(Data for this exercise Opens)
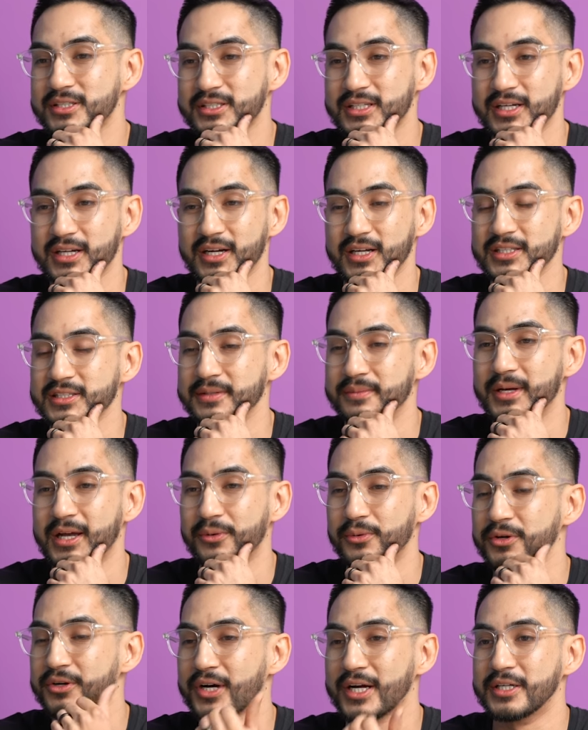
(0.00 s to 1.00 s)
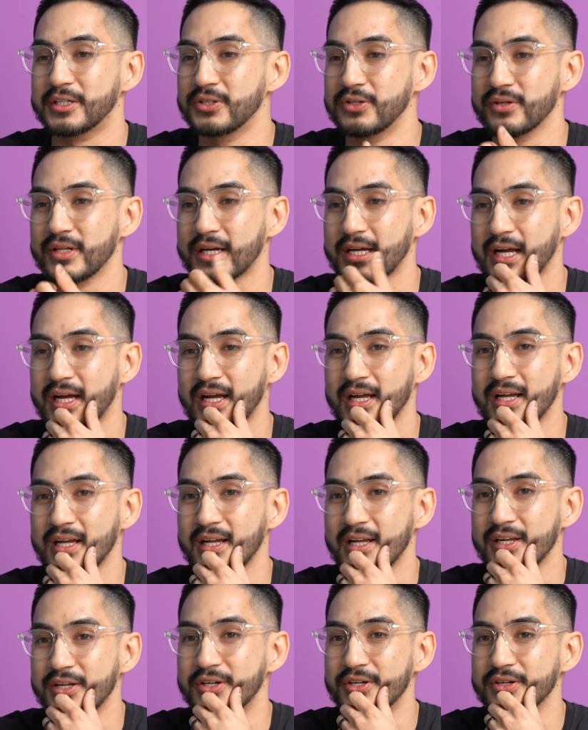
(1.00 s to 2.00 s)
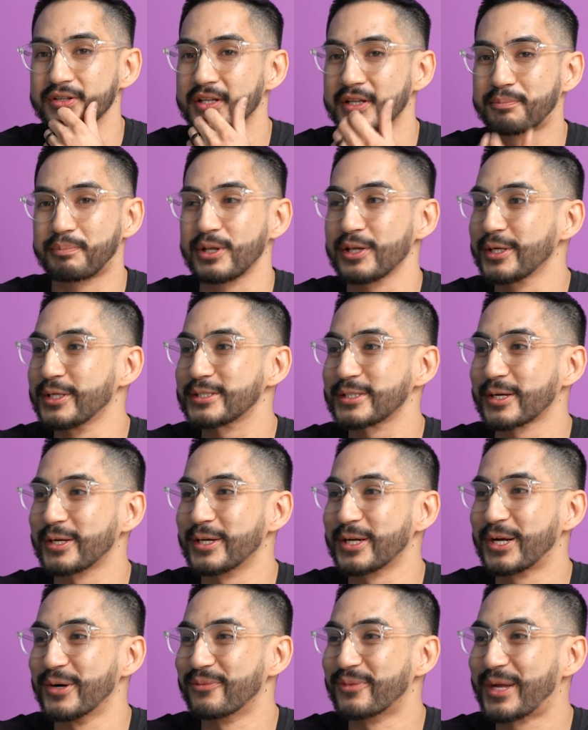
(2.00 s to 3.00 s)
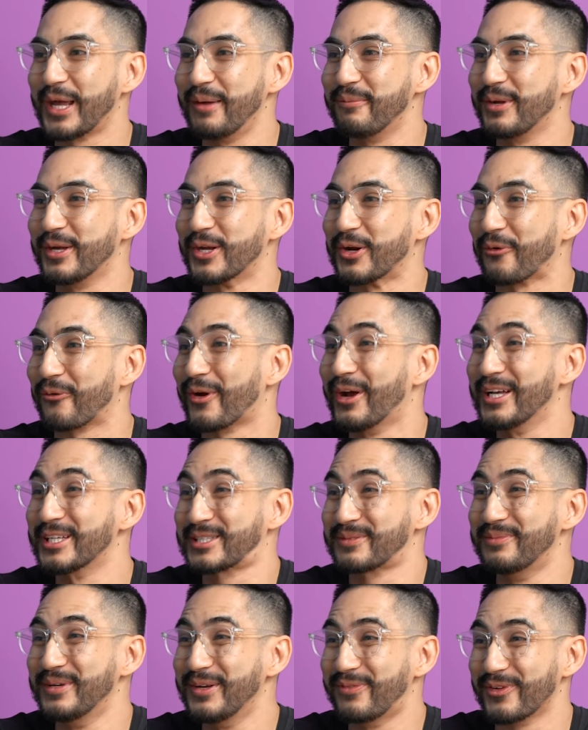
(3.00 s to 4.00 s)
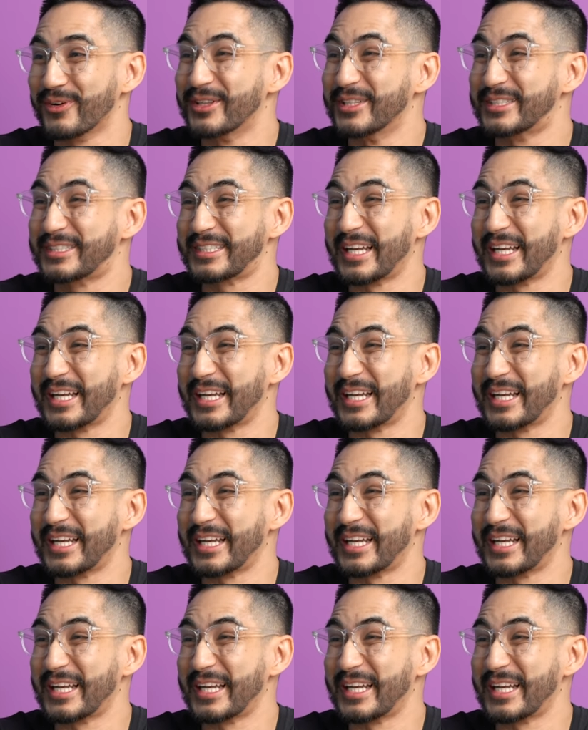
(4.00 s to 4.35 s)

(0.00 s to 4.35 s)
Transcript: scared. I was like, man, what do I do? Like, I, you know, the police are gonna come get me and arrest me for this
(Data for this exercise Closes)
Exact copies of the entries above are needed, without their pictures.

(0.00 s to 1.00 s)
(1.00 s to 2.00 s)
(2.00 s to 3.00 s)
(3.00 s to 4.00 s)
(4.00 s to 4.35 s)

(0.00 s to 4.35 s)
Transcript: scared. I was like, man, what do I do? Like, I, you know, the police are gonna come get me and arrest me for this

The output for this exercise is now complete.